• TASK INSTRUCTIONS
Each entry that follows should be given again word for word; please leave out its pictures.
+ + + + +
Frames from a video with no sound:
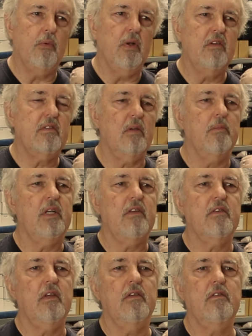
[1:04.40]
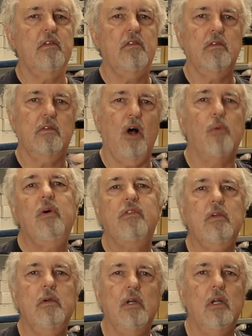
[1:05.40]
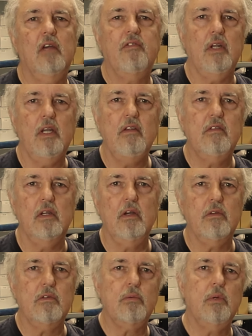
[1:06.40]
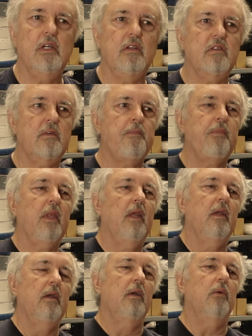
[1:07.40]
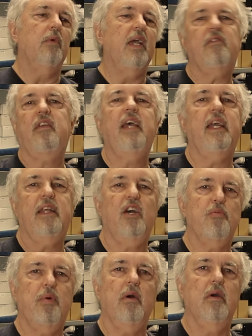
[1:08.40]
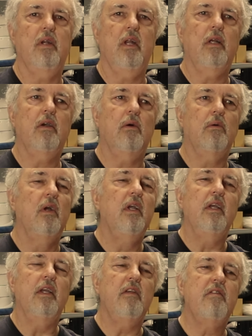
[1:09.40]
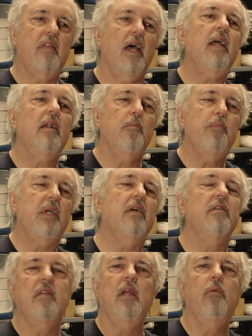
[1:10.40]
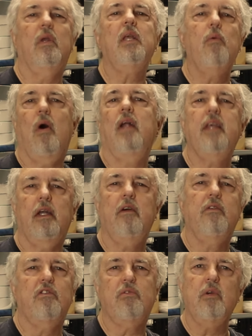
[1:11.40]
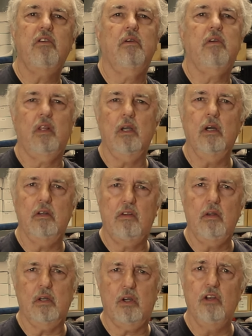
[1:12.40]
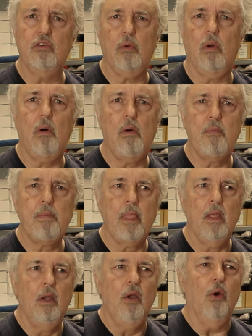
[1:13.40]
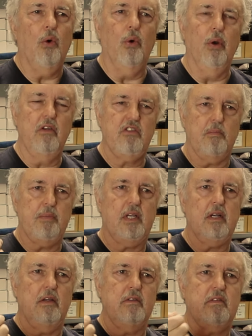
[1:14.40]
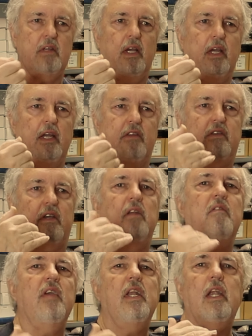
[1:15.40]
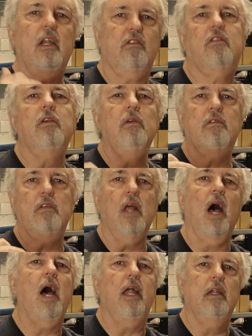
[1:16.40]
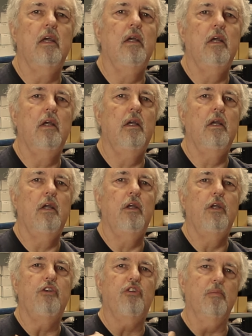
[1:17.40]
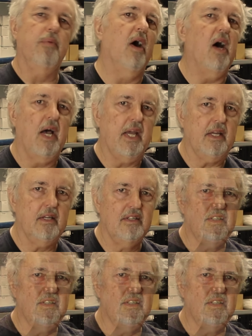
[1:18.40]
when somebody says this is almost good enough, it needs another switch. We have to take that apart and go, is that because they really want that other switch or control? Or is it because it's a convenient excuse not to buy?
+ + + + +
• TASK OUTPUT
Frames from a video with no sound:
[1:04.40]
[1:05.40]
[1:06.40]
[1:07.40]
[1:08.40]
[1:09.40]
[1:10.40]
[1:11.40]
[1:12.40]
[1:13.40]
[1:14.40]
[1:15.40]
[1:16.40]
[1:17.40]
[1:18.40]
when somebody says this is almost good enough, it needs another switch. We have to take that apart and go, is that because they really want that other switch or control? Or is it because it's a convenient excuse not to buy?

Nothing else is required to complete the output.